Paper No. 8
Presentation Time: 3:30 PM


HENDERSON, Charles M., Geoscience, University of Calgary, 2500 University Drive NW, Calgary, AB T2N 1N4, Canada and SHEN, Shuzhong, Nanjing Institute of Geology and Palaeontology, Nanjing, 210008, China,

Derek Ager, in the Nature of the Stratigraphical Record, indicated that at certain times in Earth history there are persistent facies (e.g. Mississippian grainstone). Except for earliest Permian cyclothems, there are no persistent facies within Permian successions. This variability, combined with profound provincialism, has led to significant chronostratigraphic challenges, but a Permian System with three series (Cisuralian, Guadalupian, Lopingian) and nine stages (Asselian, Sakmarian, Artinskian, Kungurian, Roadian, Wordian, Capitanian, Wuchiapingian, Changhsingian) has been developed. The formal definitions for these stages are nearly complete. These definitions do not replace local terminology and time scales, but rather provide a standard for comparison and calibration. Regional units do not need to be redefined, unless they have been adopted in a revised form in the ICS International Geologic Time Scale. In North America, the Permian was traditionally subdivided into the Wolfcampian, Leonardian, Guadalupian and Ochoan on the basis of successions in West Texas. The occurrence of the conodont Streptognathodus isolatus in the upper Gaptank Formation indicates that the base of the Wolfcampian does not exactly coincide with the base of the Permian. Conodont biostratigraphy indicates that the Leonardian correlates with the Upper Artinskian to Kungurian.
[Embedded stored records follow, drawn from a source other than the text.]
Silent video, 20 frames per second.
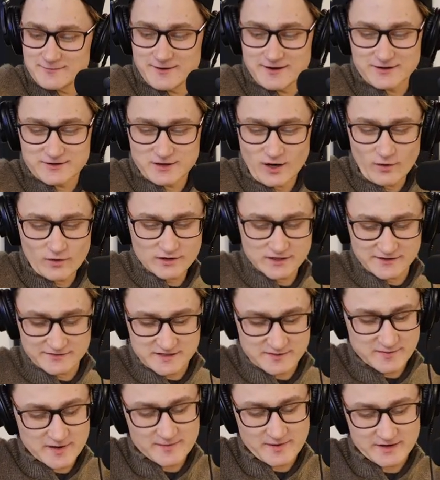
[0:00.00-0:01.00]
I mean, Noah
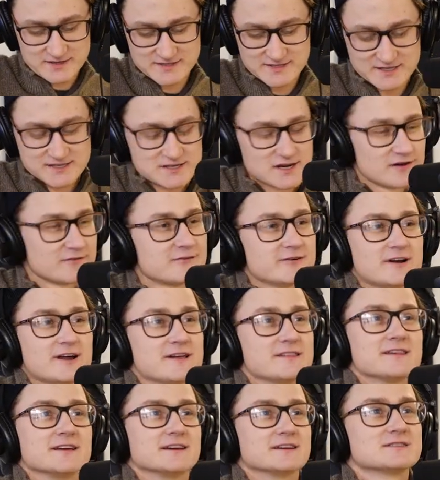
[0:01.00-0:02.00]
lived to be about 600,
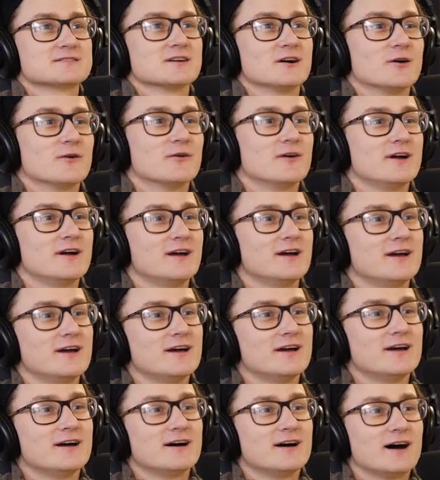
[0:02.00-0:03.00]
I think. So,
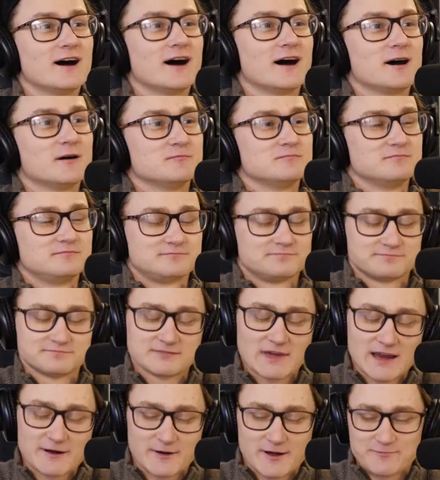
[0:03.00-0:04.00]
um,
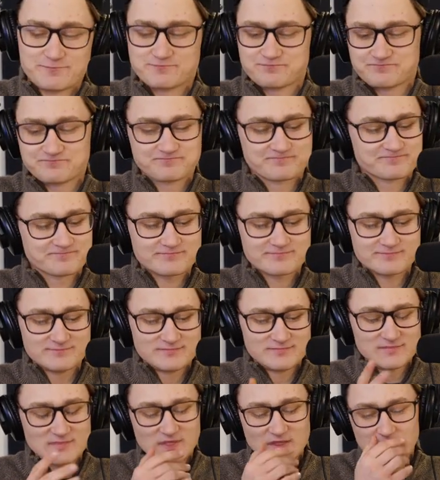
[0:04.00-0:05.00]
anyway.
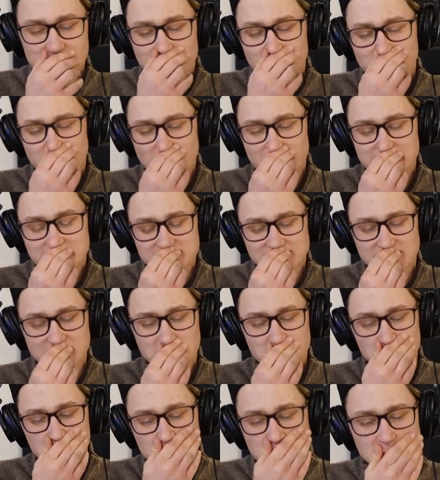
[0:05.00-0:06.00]
But.
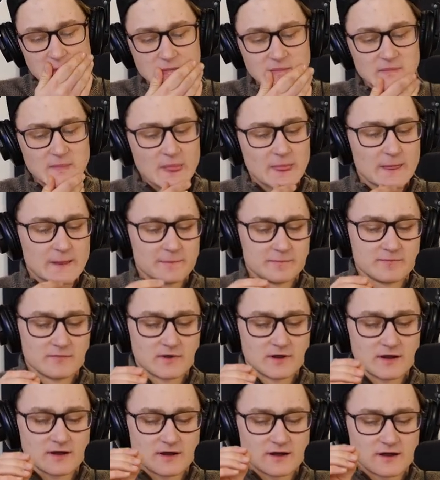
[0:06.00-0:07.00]

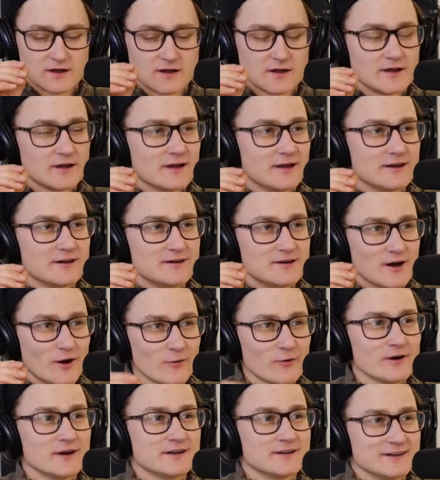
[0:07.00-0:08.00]
People are old.
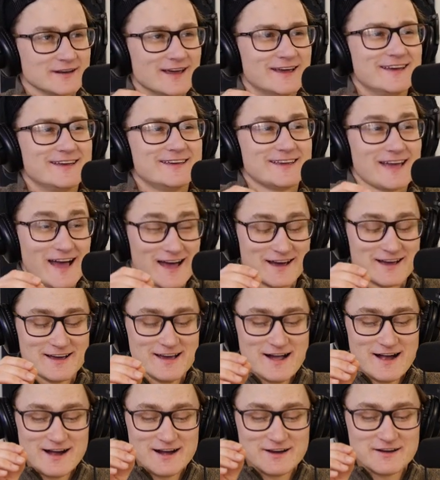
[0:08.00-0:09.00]
Noah, yeah.
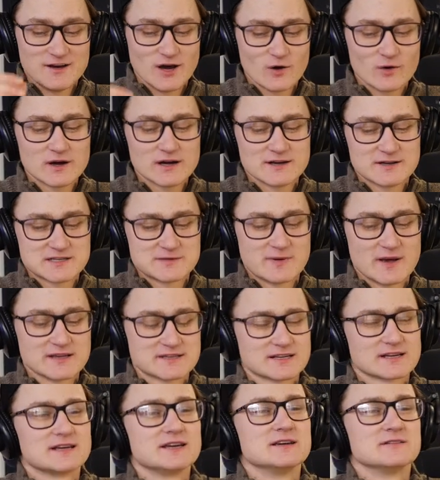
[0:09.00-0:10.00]
Noah is
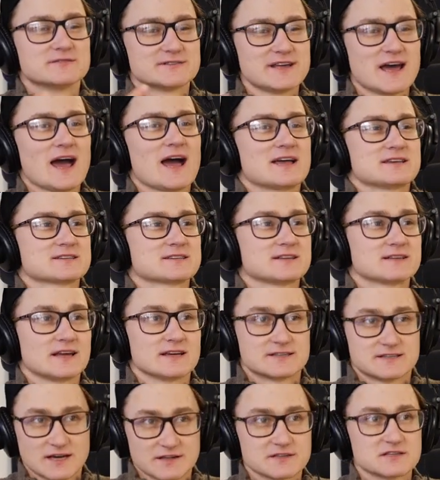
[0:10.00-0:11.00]
basically, he was tasked to
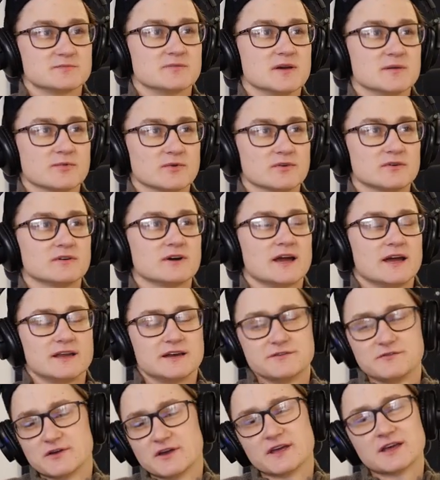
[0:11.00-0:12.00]
like tell these people,
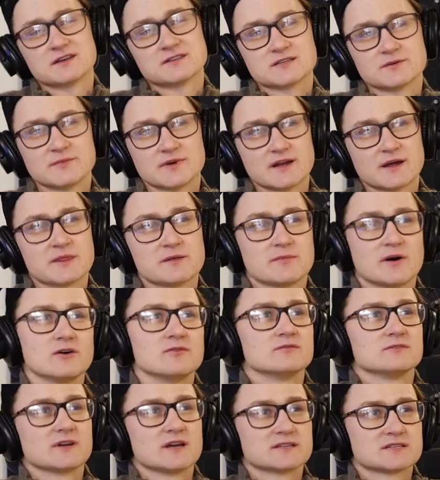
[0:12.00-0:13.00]
and if you can get somebody on the
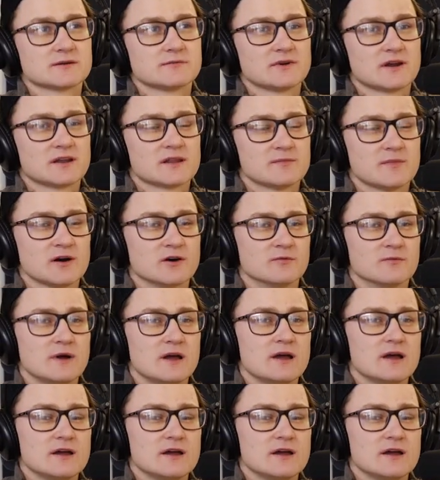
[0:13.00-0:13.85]
boat, get somebody on the boat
The base of the Guadalupian is redefined by the FAD of Jinogondolella nankingensis within the El Centro Member of the Cutoff Formation in Guadalupe Mountains National Park where the Guadalupian forms impressive cliffs of reef limestone, but to the north, the series is represented by thin, phosphatic, sandy chert facies in Western Canada and cool-water, sandy limestone and glauconitic sandstone in the Arctic. In China, the Maokou Formation includes a thick platformal limestone succession. Correlation among these regions requires a variety of tools, including carbon isotopes, because key conodont species are either missing, or first occurrences may be diachronous. The Ochoan, which includes varved evaporites of the Castille Formation, as well as restricted marine facies in the Rustler Formation, indicates duration of only a few hundred thousand years and as such represents the very end of the Guadalupian and a fraction of the Lopingian Series.